Cela me remet en mémoire le mot qu’on attribua à M. Ingres, et qui doit être vrai, car Delacroix m’avait dit, en me racontant cette visite à la salle d’Ingres, avoir été surpris par le maître et en avoir reçu un salut assez froid. À peine Delacroix fut-il sorti, que M. Ingres, appelant un garçon : « Ouvrez toutes les fenêtres, lui criait-il ; ça sent le soufre ici. »

Ce mot peint M. Ingres et tout le sérieux, toute la passion qu’il mettait lorsque l’art était en question ; mais à ceux qu’il ne fera pas sourire, il pourra paraître plus que sévère. Il n’est pourtant que l’expression d’un goût épuré par l’étude du beau, et ce n’est pas le beau, il faut le dire, qui domine dans l’œuvre de Delacroix, je parle de la forme, bien entendu ; de là seulement venait cette haine que M. Ingres ne dissimulait pas.
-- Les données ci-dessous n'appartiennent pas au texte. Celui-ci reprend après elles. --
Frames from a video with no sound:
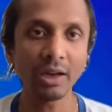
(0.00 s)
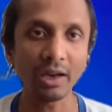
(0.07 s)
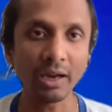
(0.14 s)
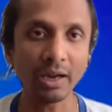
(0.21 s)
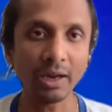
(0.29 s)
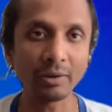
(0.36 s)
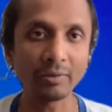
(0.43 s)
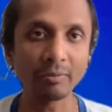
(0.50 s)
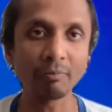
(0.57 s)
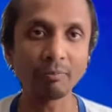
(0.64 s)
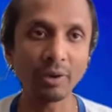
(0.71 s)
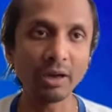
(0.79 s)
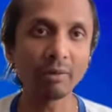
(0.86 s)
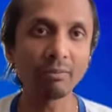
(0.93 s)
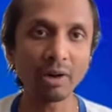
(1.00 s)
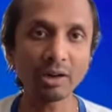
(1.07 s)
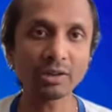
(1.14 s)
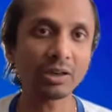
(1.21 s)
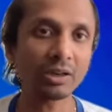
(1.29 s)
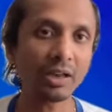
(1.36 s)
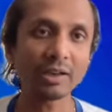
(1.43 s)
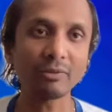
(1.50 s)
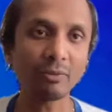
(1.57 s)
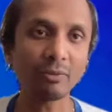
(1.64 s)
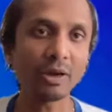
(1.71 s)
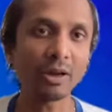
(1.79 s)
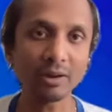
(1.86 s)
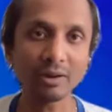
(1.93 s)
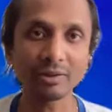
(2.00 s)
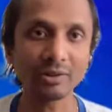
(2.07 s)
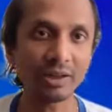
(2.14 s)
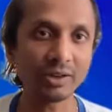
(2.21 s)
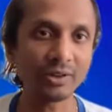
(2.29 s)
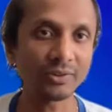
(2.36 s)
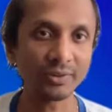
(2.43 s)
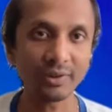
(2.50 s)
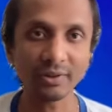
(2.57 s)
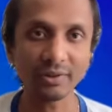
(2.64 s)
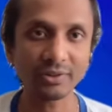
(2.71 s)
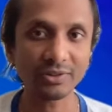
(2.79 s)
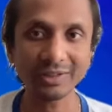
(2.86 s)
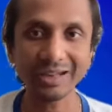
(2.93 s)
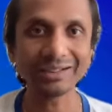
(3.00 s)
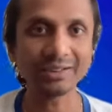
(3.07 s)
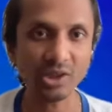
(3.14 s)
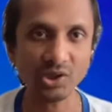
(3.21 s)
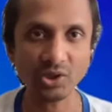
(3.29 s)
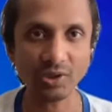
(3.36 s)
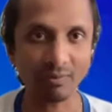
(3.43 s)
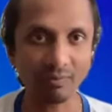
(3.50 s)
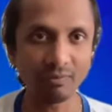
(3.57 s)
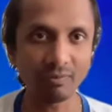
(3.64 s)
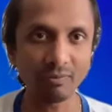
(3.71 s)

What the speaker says: and bear market like where there is a stagnation,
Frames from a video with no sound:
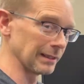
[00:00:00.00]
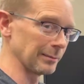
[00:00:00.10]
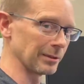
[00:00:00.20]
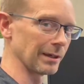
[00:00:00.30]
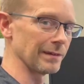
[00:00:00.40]

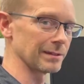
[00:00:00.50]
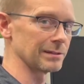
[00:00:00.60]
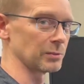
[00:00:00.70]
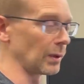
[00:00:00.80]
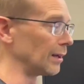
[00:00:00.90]
labor on this
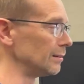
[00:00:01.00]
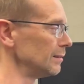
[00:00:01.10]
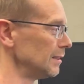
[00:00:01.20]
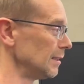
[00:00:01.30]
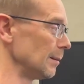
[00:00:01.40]
as well.
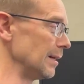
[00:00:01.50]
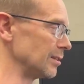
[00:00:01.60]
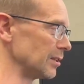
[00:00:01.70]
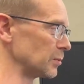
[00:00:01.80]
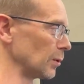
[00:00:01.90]
It
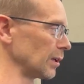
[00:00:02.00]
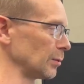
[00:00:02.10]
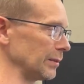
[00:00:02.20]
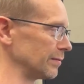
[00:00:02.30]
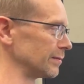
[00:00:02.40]
does work.
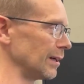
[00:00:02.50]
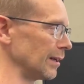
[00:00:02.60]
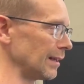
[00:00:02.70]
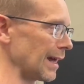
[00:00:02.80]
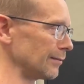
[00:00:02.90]
We've done
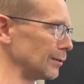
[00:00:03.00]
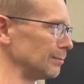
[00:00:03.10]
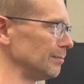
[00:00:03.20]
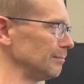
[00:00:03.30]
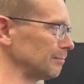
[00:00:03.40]
a lot of
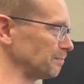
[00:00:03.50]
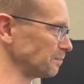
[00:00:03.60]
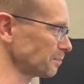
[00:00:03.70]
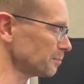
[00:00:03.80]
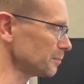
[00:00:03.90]
them,
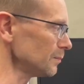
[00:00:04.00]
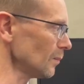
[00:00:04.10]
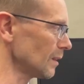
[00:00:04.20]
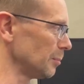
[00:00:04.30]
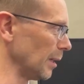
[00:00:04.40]

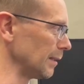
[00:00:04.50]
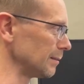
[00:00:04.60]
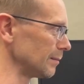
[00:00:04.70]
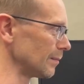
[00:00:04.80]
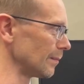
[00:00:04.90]
but
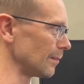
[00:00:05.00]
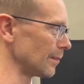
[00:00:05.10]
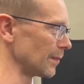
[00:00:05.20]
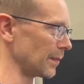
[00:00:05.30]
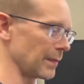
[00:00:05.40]

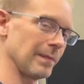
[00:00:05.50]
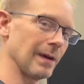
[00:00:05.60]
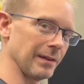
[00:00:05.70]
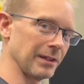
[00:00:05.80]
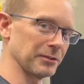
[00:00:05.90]

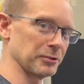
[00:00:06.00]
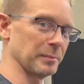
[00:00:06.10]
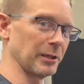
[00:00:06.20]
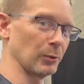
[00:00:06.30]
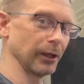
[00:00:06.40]
I think there's a
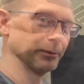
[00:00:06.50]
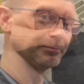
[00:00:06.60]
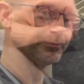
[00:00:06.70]
better way. After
Ceux, du reste, qui cherchent dans les œuvres d’art autre chose qu’un échantillonnement de tons heureux, ceux qu’un tapis turc charme, mais n’impressionne pas, ont vraiment quelque droit à ne pas placer à une hauteur aussi grande que le font certains critiques le talent incontestable de Delacroix.